ASSIGNMENT
Go over the entries and report the lines where the word "frames" occurs.
══ WORKING DATA ══
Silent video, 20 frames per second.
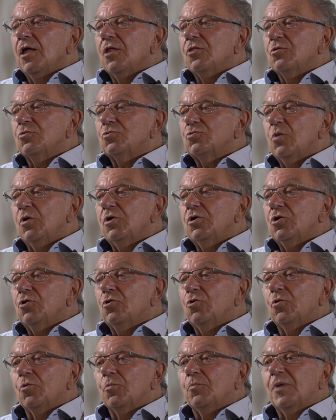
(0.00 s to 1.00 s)
There was what you
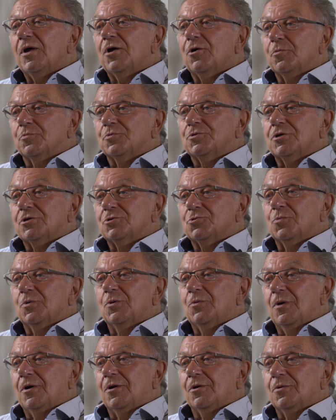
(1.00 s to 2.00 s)
call pickups, as we were.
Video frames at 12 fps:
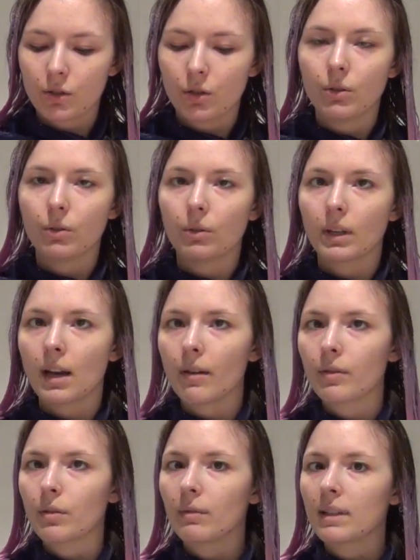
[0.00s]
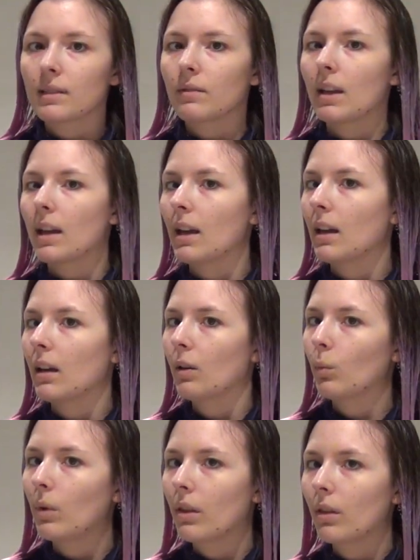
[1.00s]
to cover the rest of the
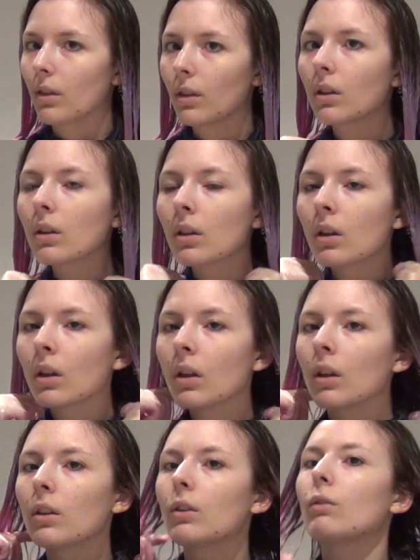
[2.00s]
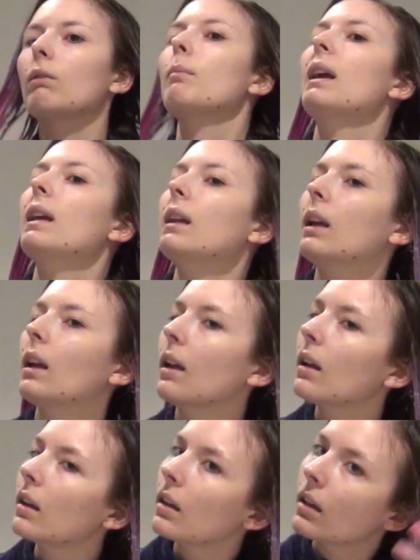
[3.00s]
hair with the
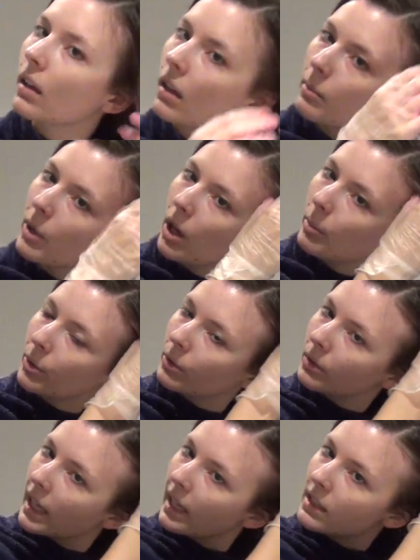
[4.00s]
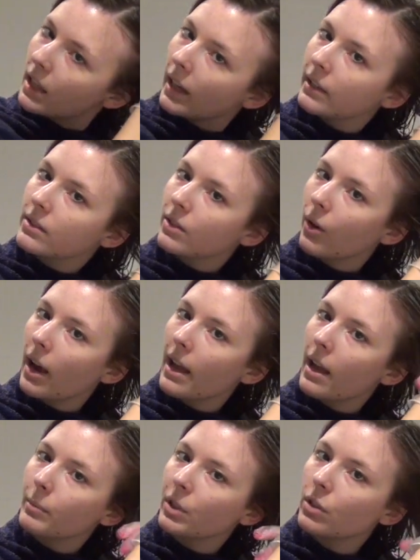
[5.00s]
remaining purple hair dye. So I
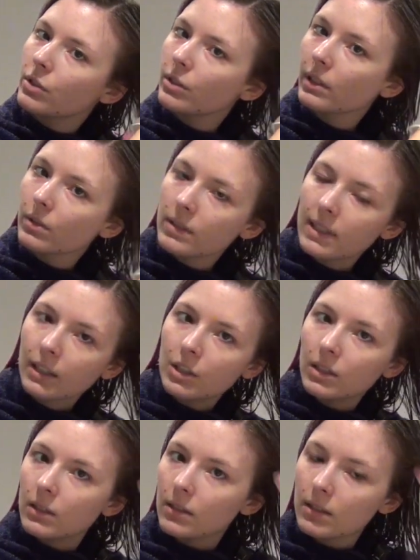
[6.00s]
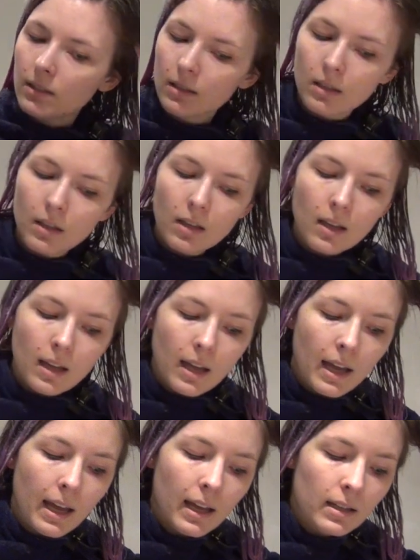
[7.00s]
am going to do little sections
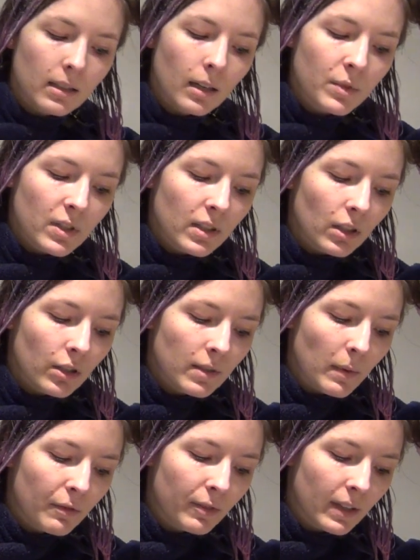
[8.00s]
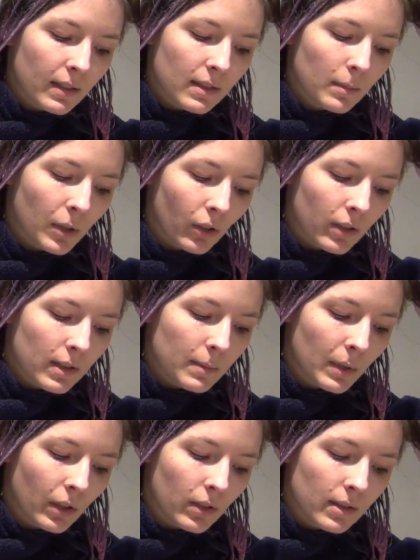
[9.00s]
and I'm just going to use my fingers to be honest
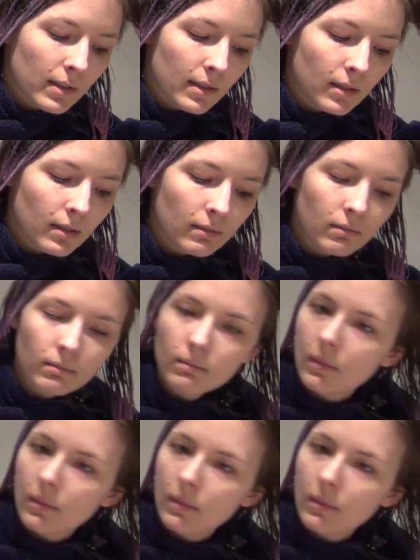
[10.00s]
because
═══
EXERCISE SOLUTION
Silent video, 20 frames per second.
Video frames at 12 fps:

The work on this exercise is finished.